# Work instructions
Retype every line from the one containing "[11:57.13-11:58.03]" through the last line of the records below, both included; leave out the pictures.

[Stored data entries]
——

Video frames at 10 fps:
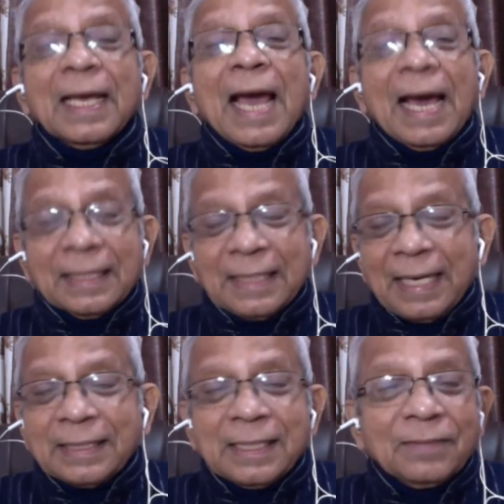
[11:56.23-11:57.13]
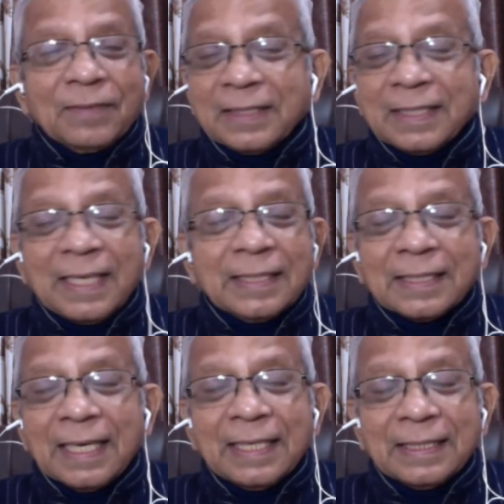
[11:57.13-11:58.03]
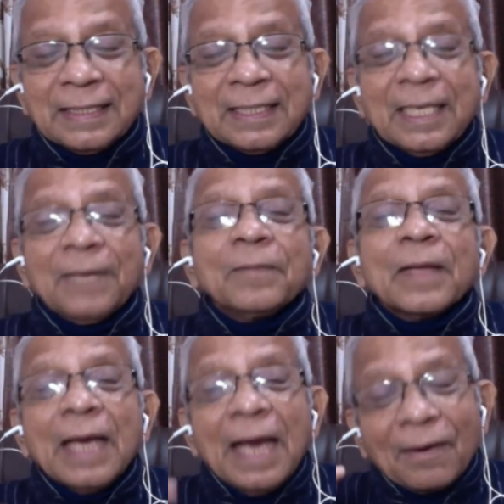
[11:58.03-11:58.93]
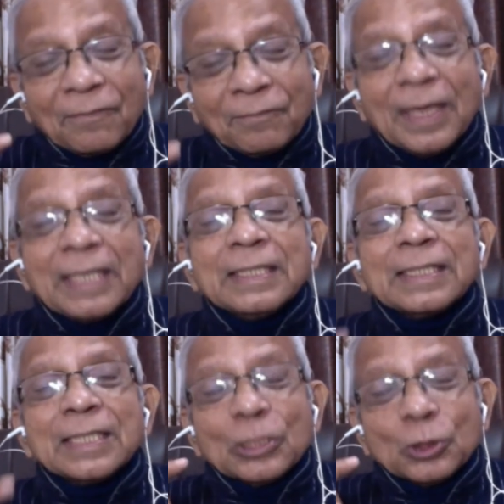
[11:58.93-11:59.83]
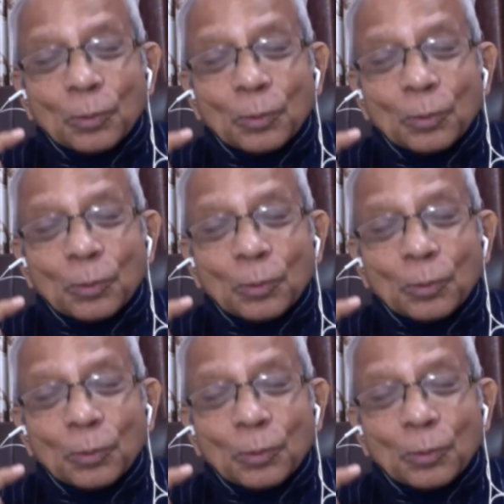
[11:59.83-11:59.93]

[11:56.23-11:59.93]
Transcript: And the National Investigation Agency went to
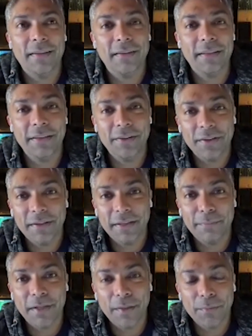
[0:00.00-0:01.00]
here
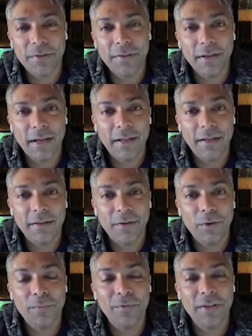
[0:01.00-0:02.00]
in Melbourne, and
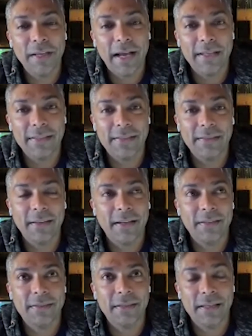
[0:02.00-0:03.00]
hopefully as
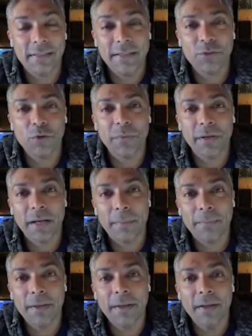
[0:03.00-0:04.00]
things open
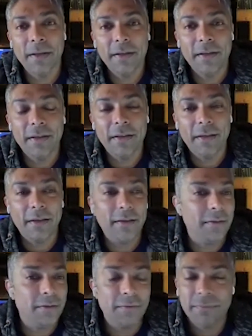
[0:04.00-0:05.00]
up,
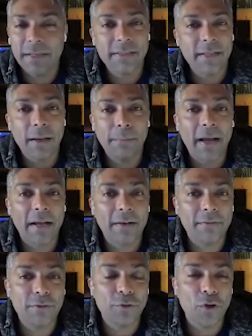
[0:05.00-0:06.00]
things come back
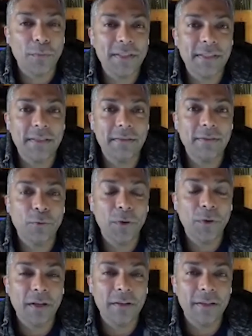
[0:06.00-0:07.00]
to normalcy
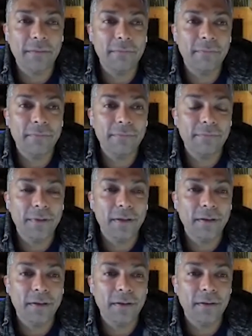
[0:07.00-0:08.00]
quicker than
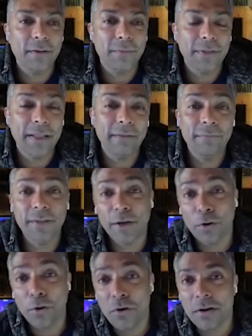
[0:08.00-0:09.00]

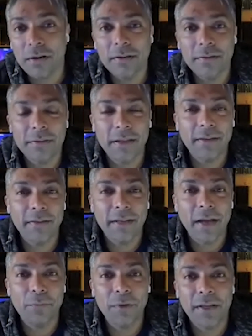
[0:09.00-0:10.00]
longer. Then
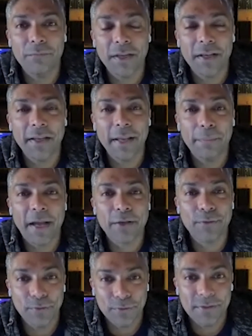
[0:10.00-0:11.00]
we can get back
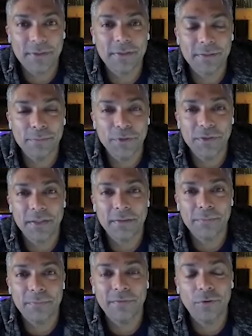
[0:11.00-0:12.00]
to those music
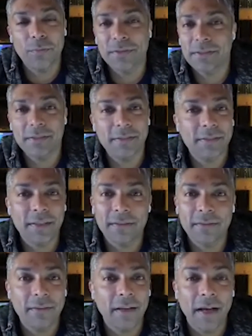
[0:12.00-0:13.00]
performances
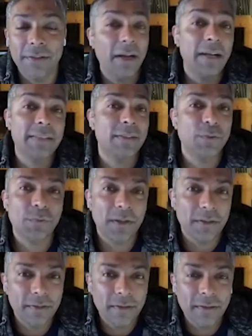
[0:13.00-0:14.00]
and other arts as
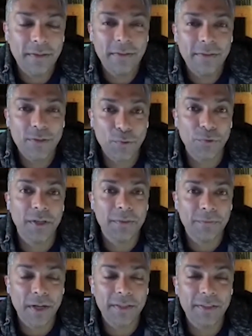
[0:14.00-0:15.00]
well sooner
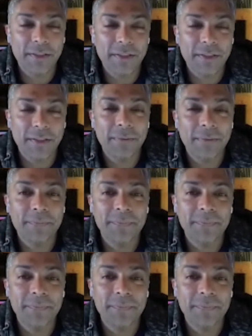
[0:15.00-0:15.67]
rather than later.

——

# Task solution
[11:57.13-11:58.03]
[11:58.03-11:58.93]
[11:58.93-11:59.83]
[11:59.83-11:59.93]

[11:56.23-11:59.93]
Transcript: And the National Investigation Agency went to
[0:00.00-0:01.00]
here
[0:01.00-0:02.00]
in Melbourne, and
[0:02.00-0:03.00]
hopefully as
[0:03.00-0:04.00]
things open
[0:04.00-0:05.00]
up,
[0:05.00-0:06.00]
things come back
[0:06.00-0:07.00]
to normalcy
[0:07.00-0:08.00]
quicker than
[0:08.00-0:09.00]

[0:09.00-0:10.00]
longer. Then
[0:10.00-0:11.00]
we can get back
[0:11.00-0:12.00]
to those music
[0:12.00-0:13.00]
performances
[0:13.00-0:14.00]
and other arts as
[0:14.00-0:15.00]
well sooner
[0:15.00-0:15.67]
rather than later.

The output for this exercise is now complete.